Robert Janitz & Jessica Wozny

13.05.2021 - 13.07.2021

UNITS

Robert Janitz & Jessica Wozny

 

Dos vectores simultáneos: uno para el optimismo, y otro para la duda

Amy Sillman

 

Existe una conexión entre lo evidente y lo inesperado cuya detección es capaz de revitalizar la percepción de las estructuras con las que coexistimos. En este encuentro la experiencia es irregular y permeable, signo del paso de una energía cuya vibración se esconde en el reposo y en la capacidad de las cosas de caer en su lugar pese a sus obvios vaivenes.
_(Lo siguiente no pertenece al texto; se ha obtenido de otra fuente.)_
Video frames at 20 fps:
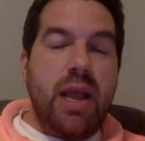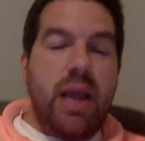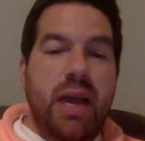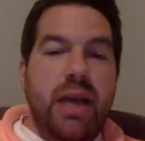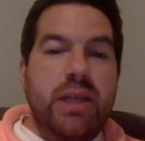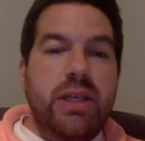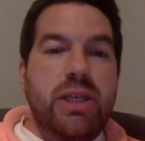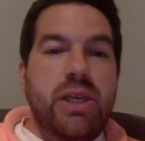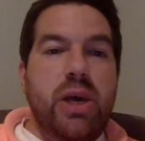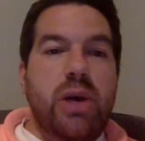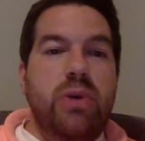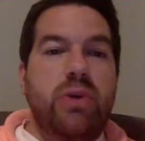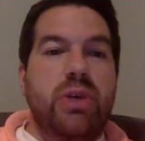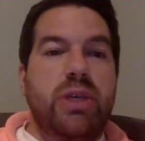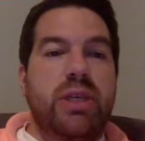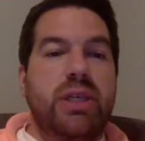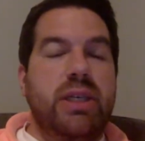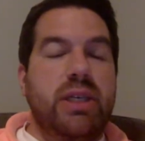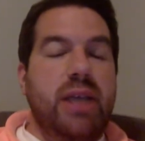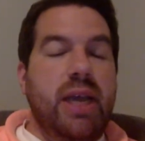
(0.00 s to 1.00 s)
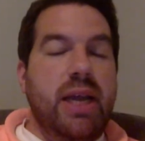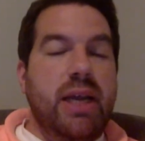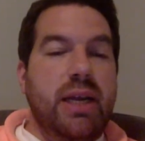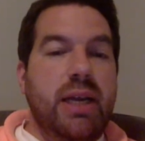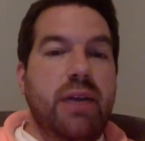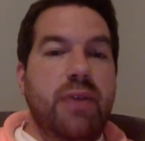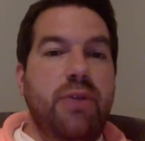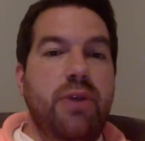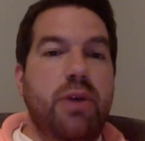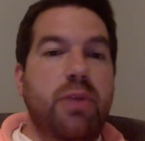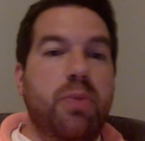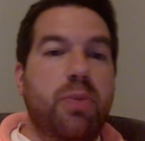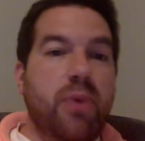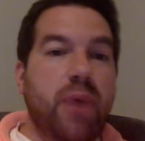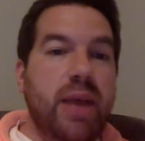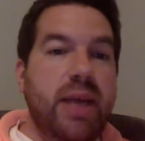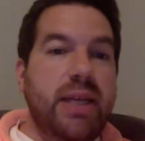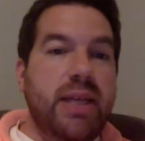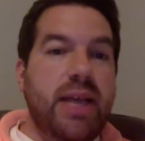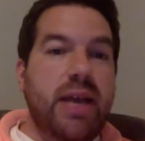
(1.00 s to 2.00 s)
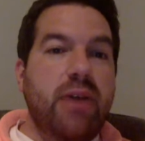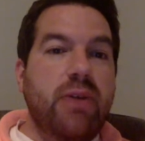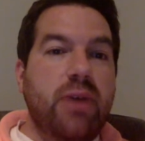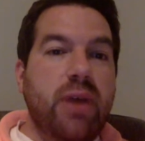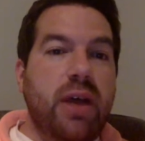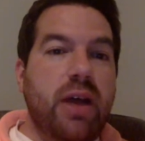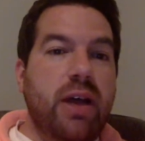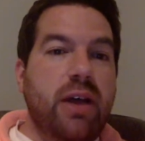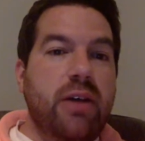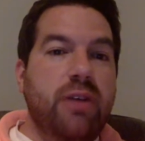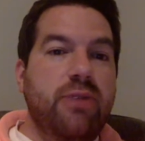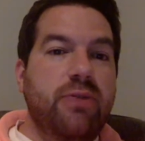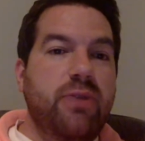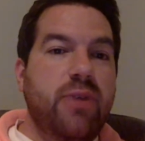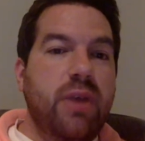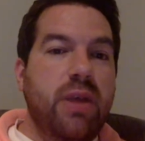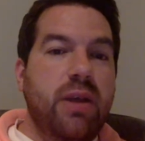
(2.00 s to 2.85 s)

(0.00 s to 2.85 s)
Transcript: And so just to kind of give you a breakdown of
La pintura de Robert Janitz y la escultura de Jessica Wozny comparten aquí este carácter partes igual autoevidente y sorpresivo, en el que sus relaciones parecieran simultáneamente perturbar y contener las actividades que las han originado.

 

El espacio en el que se encuentran puede recorrerse como una suerte de red de núcleos, en el que cada obra presenta con claridad el sistema que rige sus procesos a la vez que opaca sus propósitos: no cabe duda de la aparición de las formas, pero es profundamente indeterminada su identidad.

 

En otra doble operación, la subsecuente persecución de signos arroja un mundo tanto encriptado como aludido; el paso veloz de evocaciones orgánicas en el uso del cuerpo y la flexión, así como el descubrimiento de una posible secuencia semántica atribuible al lenguaje. Los repertorios materiales se confunden con la presencia del alfabeto.

 

La pintura de Robert Janitz ha sido creada a través de discretas modulaciones de presión para el recorrido de las superficies mezcladas con óleo y harina, mientras que la materia de Wozny refleja un cercano acuerdo entre superficie y estructura mediante la manipulación directa de distintos tipos de papel, incluida la fotocopia. En ambas obras surge la capacidad del exterior de fundirse con el interior: la confusión entre una textura y una estructura y de una superficie con un fondo. El resultado es una visualidad porosa y rica capaz de dar alcance a nuestro deseo de familiaridad para transformarlo súbitamente: no es sencillo saber a qué distancia podemos comprender lo que ocurre.

 

Los drásticos y a la vez silenciosos efectos de estas operaciones hacen de cada obra un sello en sí misma. Un ente orgánico e inorgánico que se autocalcula en perturbaciones materiales.

 

La obra de Robert Janitz y Jessica Wozny juega con su propia finitud y establece en ello vínculos de lectura hacia su propio interior. Hay una satisfacción en percibir el balance de estas ecuaciones, así como la intuición de cierta soledad autoimpuesta en sus perímetros: pareciera que sus signos no desean abrir ni cerrar las puertas, sino continuar su secreto modo de vida dentro de una ecología permanentemente propia.